Maria na espiritualidade do nosso tempo

*Dom Frei Vital Wilderink, O Carm, In Memoriam.
(Congresso Mariano Mariológico – Recife/PE. 11/07/2001)

A espiritualidade nasce de uma expectativa do ser humano  diante do mistério. Criado à imagem de Deus, ele já traz em si algo que é maior do que seu coração. Expectativa freqüentemente anônima, mas presente no tecido da nossa história. Só o mistério maior pode responder a esta nossa  expectativa. Deus cruzou o limiar da sua transcendência mediante seu Filho único que atravessou a extensão do universo para colocar-se nos caminhos do homem. Concebido pelo poder do Espírito Santo, nasceu da virgem Maria.
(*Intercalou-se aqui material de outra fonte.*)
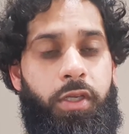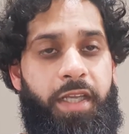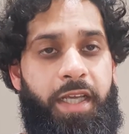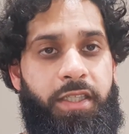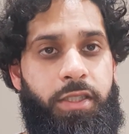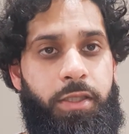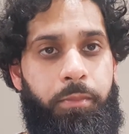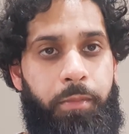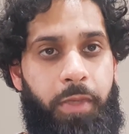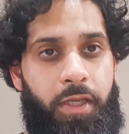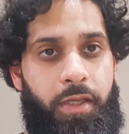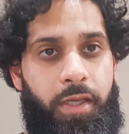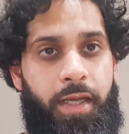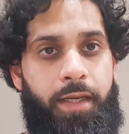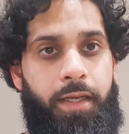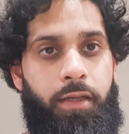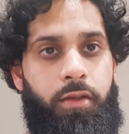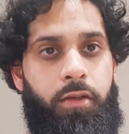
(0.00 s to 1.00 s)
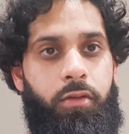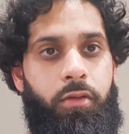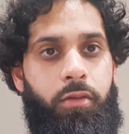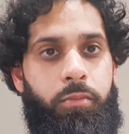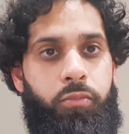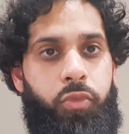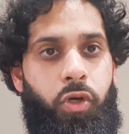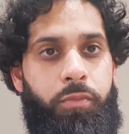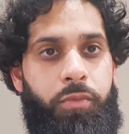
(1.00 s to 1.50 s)
to test the
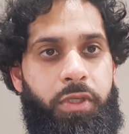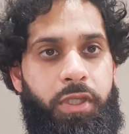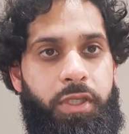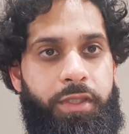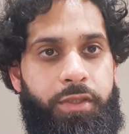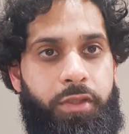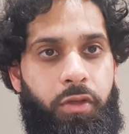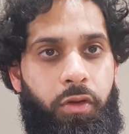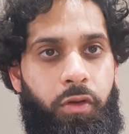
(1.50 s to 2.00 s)
mechanical properties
Em Maria Deus assumiu a humanidade para que nós pudéssemos ter acesso à divindade, fazendo em sentido inverso o caminho que o conduziu até nós.   A relação do ser humano com Deus, passa pela realidade pessoal do Filho encarnado. É por Cristo, com Cristo, em Cristo que se estabelece a nossa relação  com o próprio mistério da Trindade. Não é uma  relação simplesmente acrescentada à nossa realidade humana. Ela transforma o ser do homem por dentro: “Vede que grande presente de amor o Pai nos deu: sermos chamados filhos de Deus! E nós o somos!”(1Jo 3, 1). Maria foi a primeira criatura atingida por esse plano de Deus. Nela a Palavra de Deus manifestou toda a sua fecunda eficácia. Maria tinha razão para dizer: “Daqui para a frente me felicitarão todas as gerações”. O presente Congresso nos coloca no meio dessas gerações.
            Não teria muito sentido alegrar-se com Maria se essa alegria não brotasse de dentro de nós mesmos, ou seja da nossa própria espiritualidade. Sem uma consciência de fé, pelo menos incoativa, no mistério do amor de Deus, nem teríamos razões para chamar Maria de bendita. Pois é a partir dessa consciência que se define para nós o lugar e o papel que ela tem na espiritualidade contemporânea..
            O que é feito da nossa espiritualidade hoje? Eu faria uma distinção entre religião, religiosidade e espiritualidade. Religião e espiritualidade não são palavras sinônimas, não dizem a mesma coisa, embora entre as duas existe - pelo menos deveria existir - uma íntima conexão. Desligada da religião surge facilmente um misticismo esotérico. Mas nem sempre uma religião é espiritual e mística. A religião dos antigos romanos se reduzia a um legalismo, às vezes, até piedoso cujo objetivo era também a manutenção  da estrutura política do império. Jesus tinha suas razões para dizer: “Daí a César o que é de César, e a Deus o que é de Deus” (Mt 22,21).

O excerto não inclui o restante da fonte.